# WHAT THE TASK ASKS
What's needed: every entry, printed exactly, minus the images.

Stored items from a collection

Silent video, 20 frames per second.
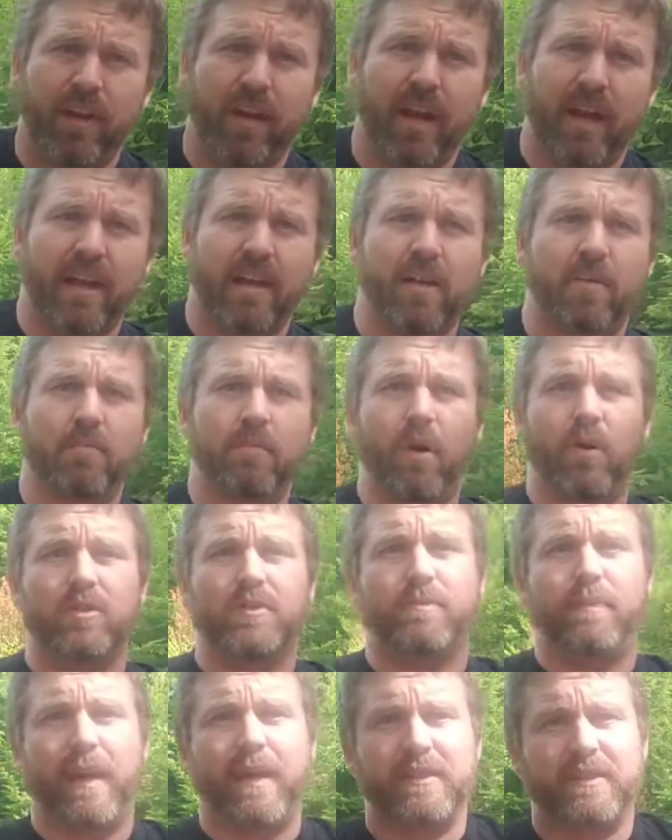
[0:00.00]
today.
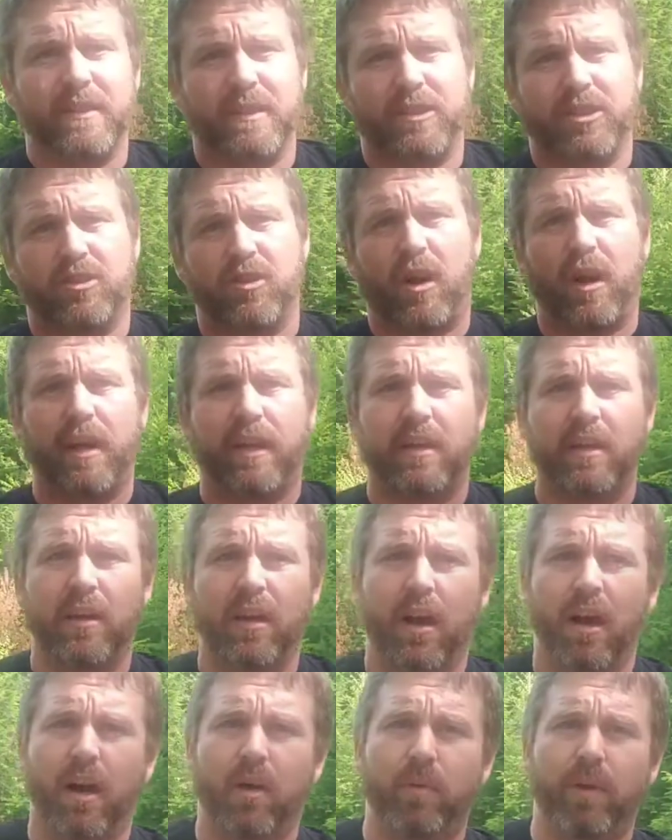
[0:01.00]
Most basic strike
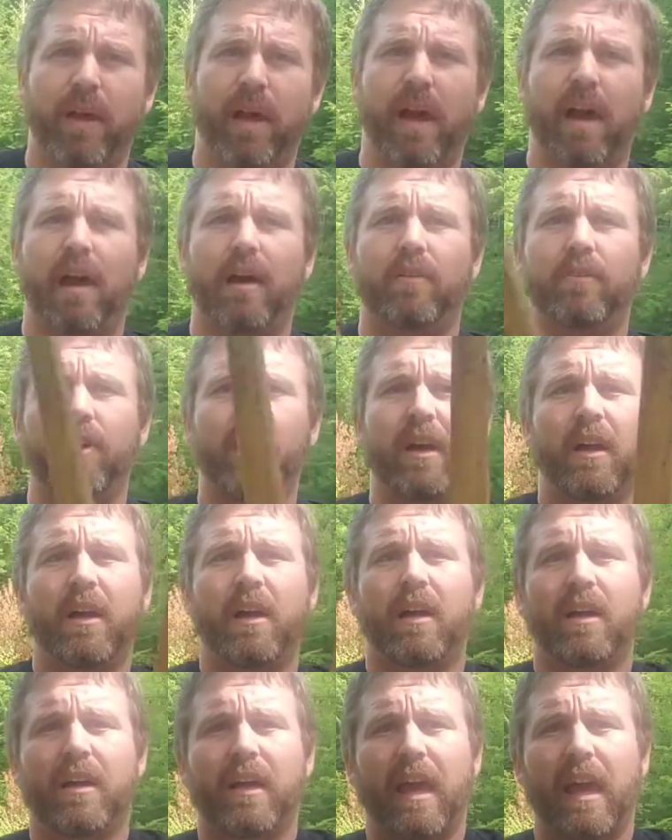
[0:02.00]
we have.
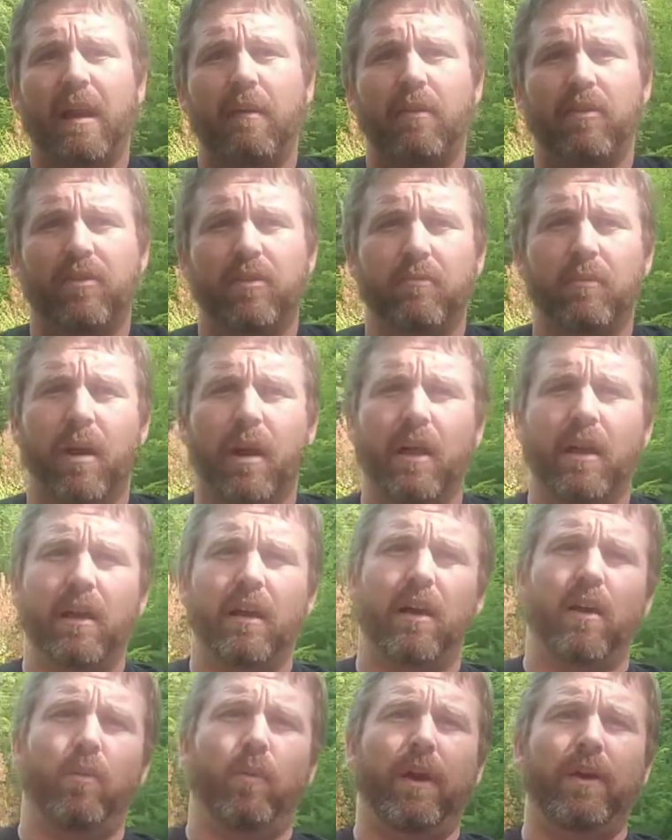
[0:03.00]
Again, I'm using my
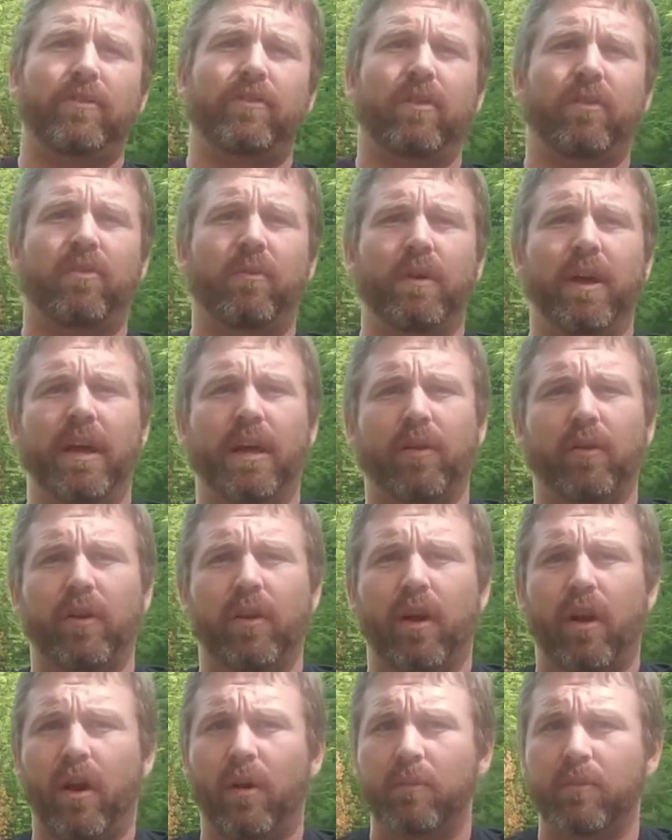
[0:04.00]
Waister from
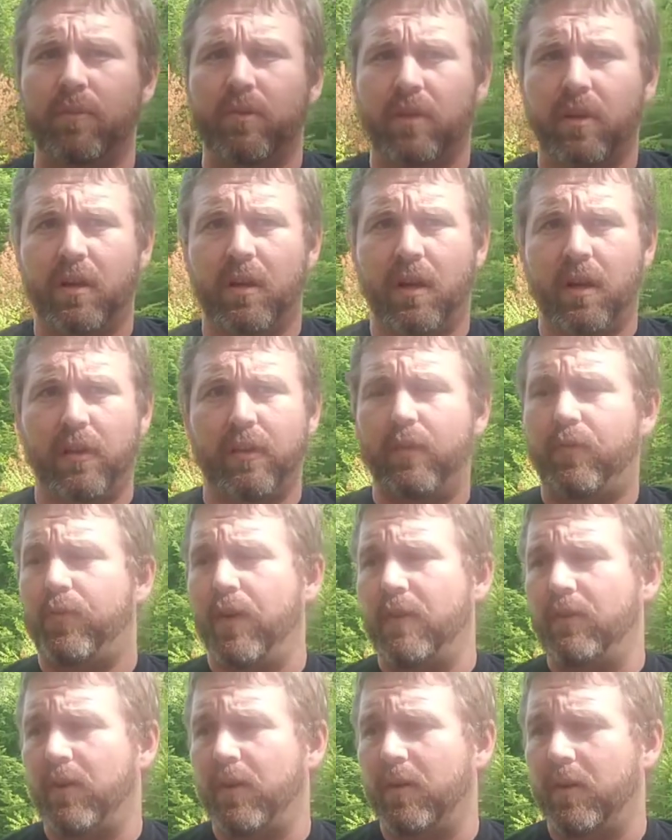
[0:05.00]
Hickory Arms. My
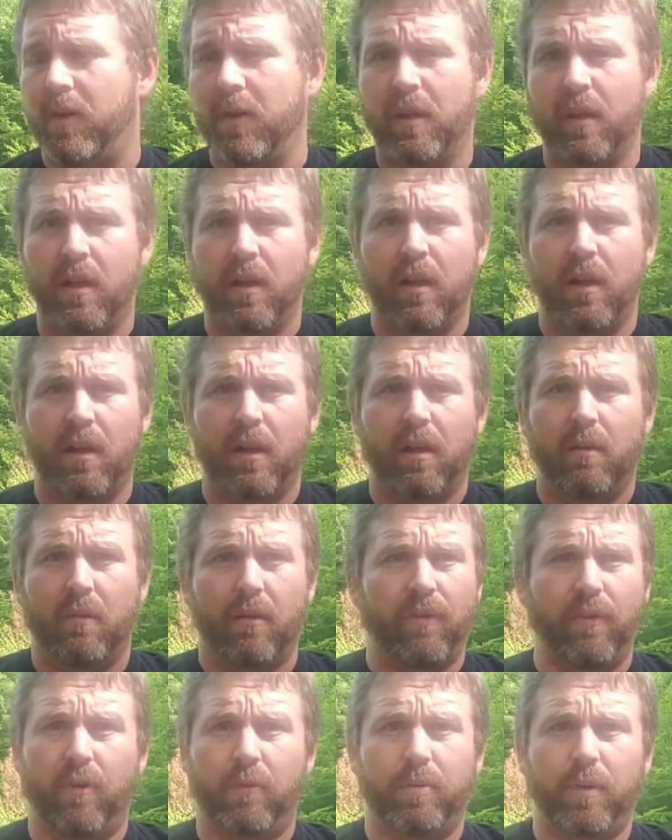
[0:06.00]
favorite
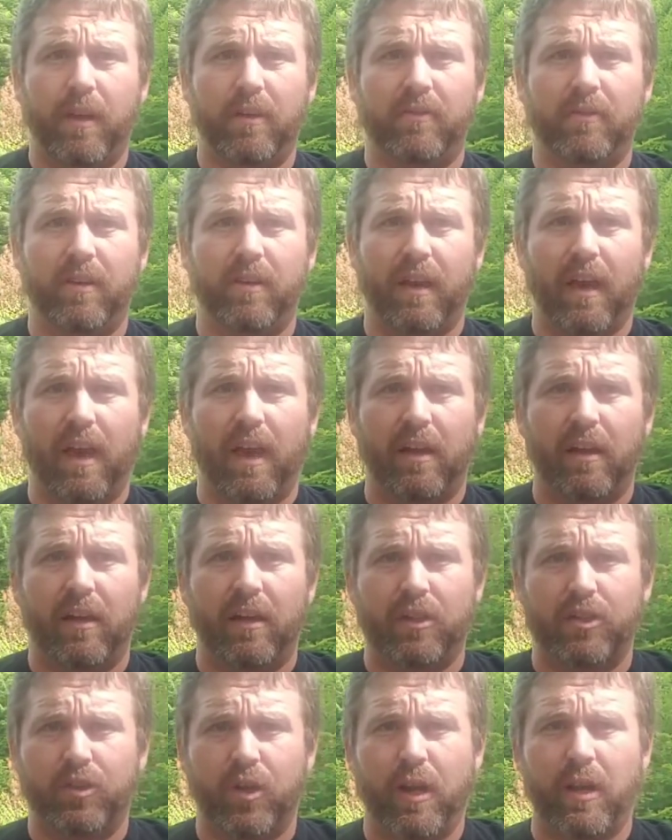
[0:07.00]
place to get
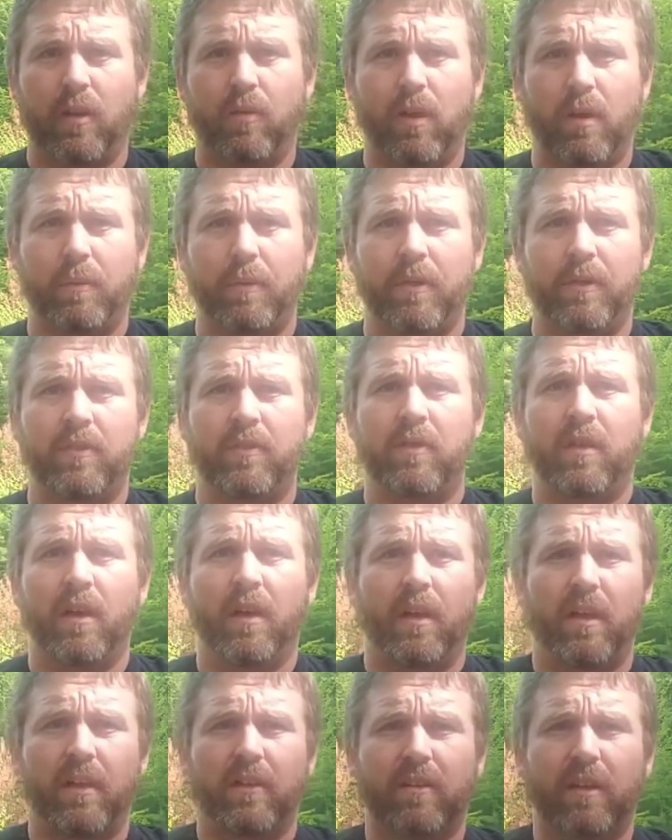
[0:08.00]
training weapons.
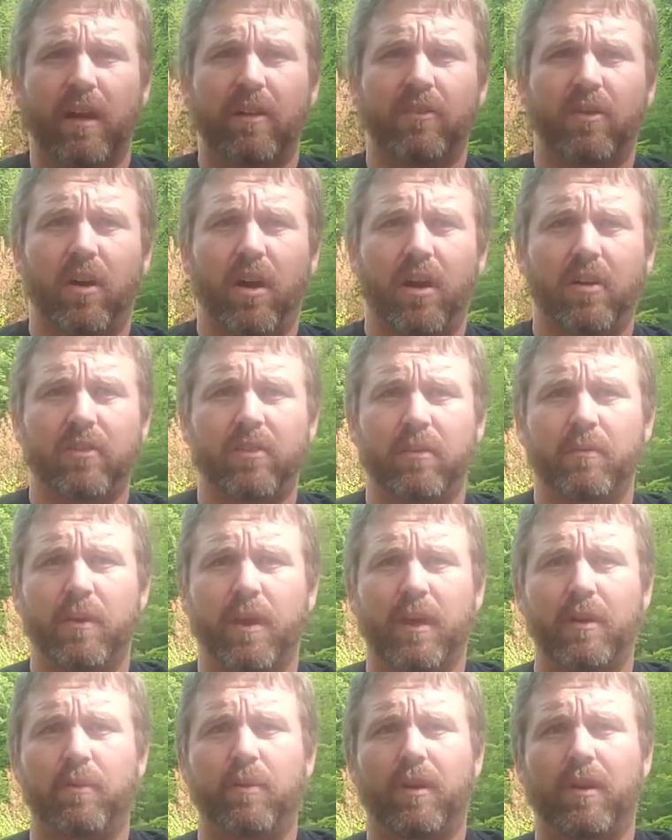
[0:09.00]
These guys are awesome.
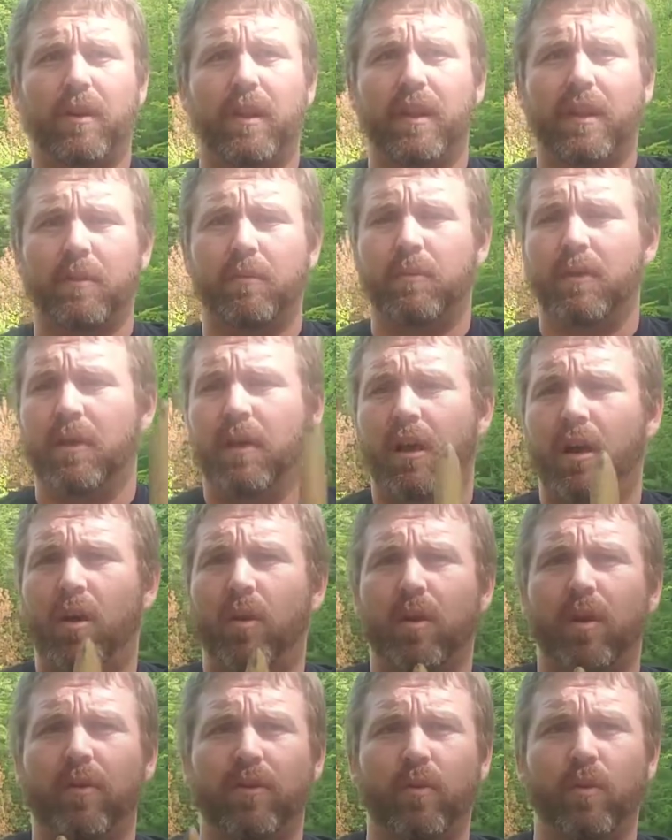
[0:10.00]
I can put a link in
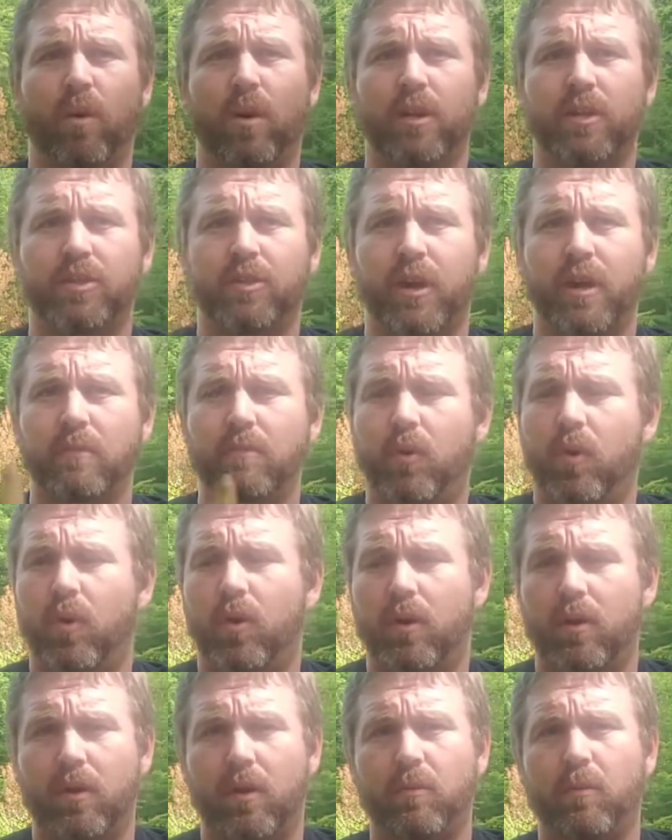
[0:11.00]
below. If you want to train
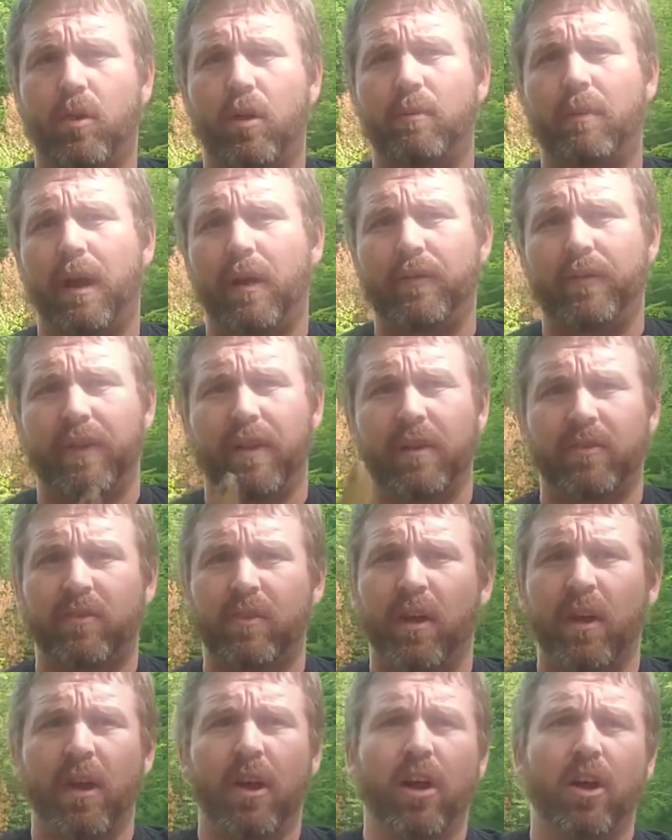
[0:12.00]
more or learn more about this,
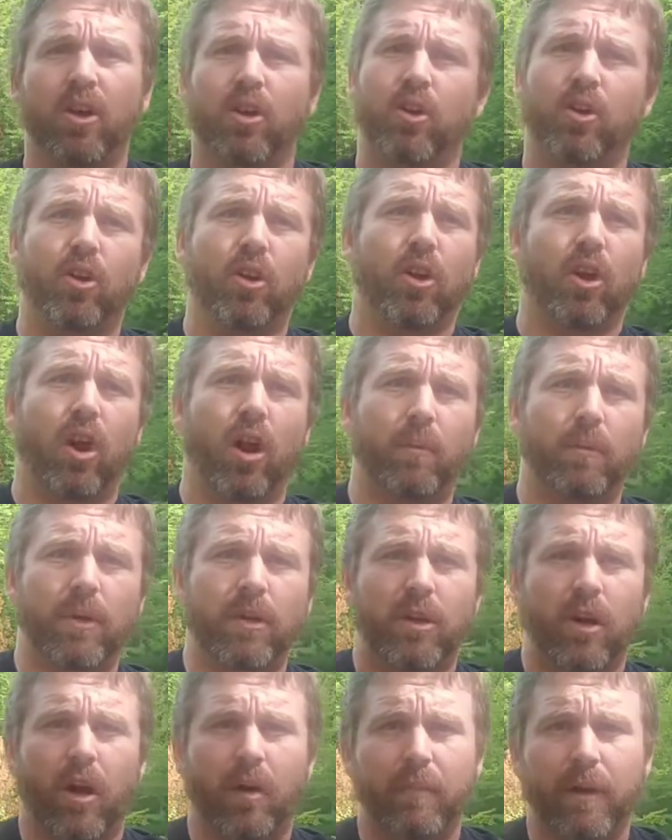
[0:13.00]
you can go to
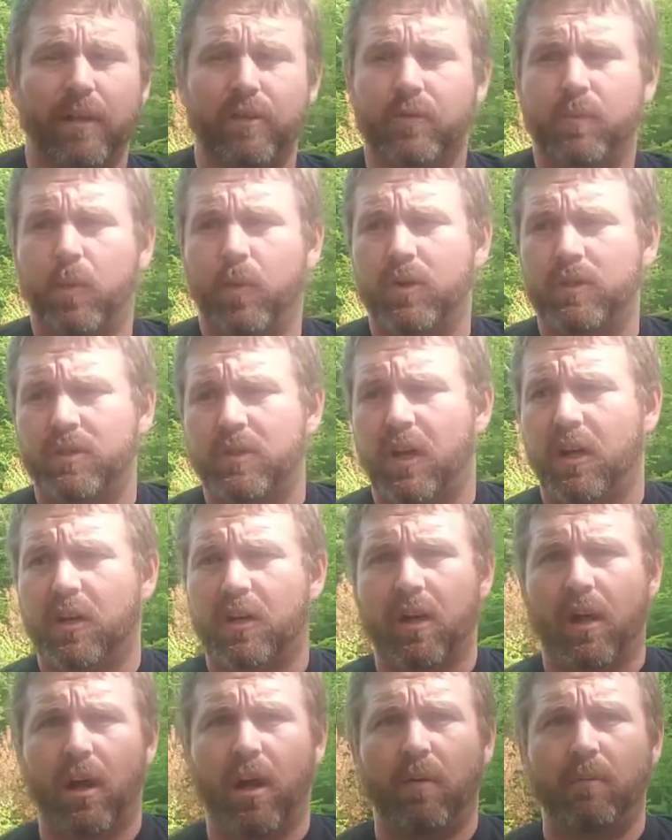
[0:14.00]

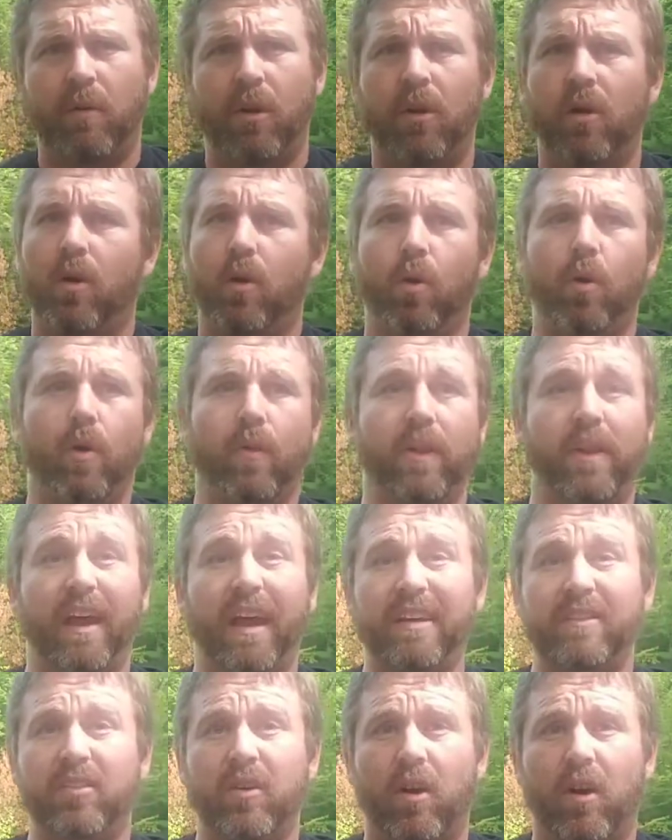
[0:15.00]
armoredcombatsports.com or the
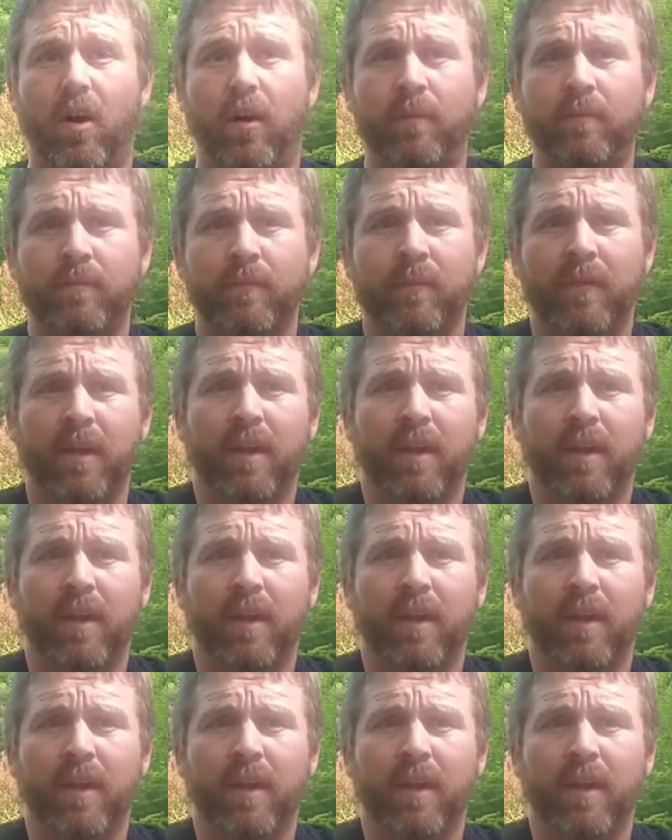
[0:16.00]
Knights Hall.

# EXERCISE RESULT
Silent video, 20 frames per second.
[0:00.00]
today.
[0:01.00]
Most basic strike
[0:02.00]
we have.
[0:03.00]
Again, I'm using my
[0:04.00]
Waister from
[0:05.00]
Hickory Arms. My
[0:06.00]
favorite
[0:07.00]
place to get
[0:08.00]
training weapons.
[0:09.00]
These guys are awesome.
[0:10.00]
I can put a link in
[0:11.00]
below. If you want to train
[0:12.00]
more or learn more about this,
[0:13.00]
you can go to
[0:14.00]

[0:15.00]
armoredcombatsports.com or the
[0:16.00]
Knights Hall.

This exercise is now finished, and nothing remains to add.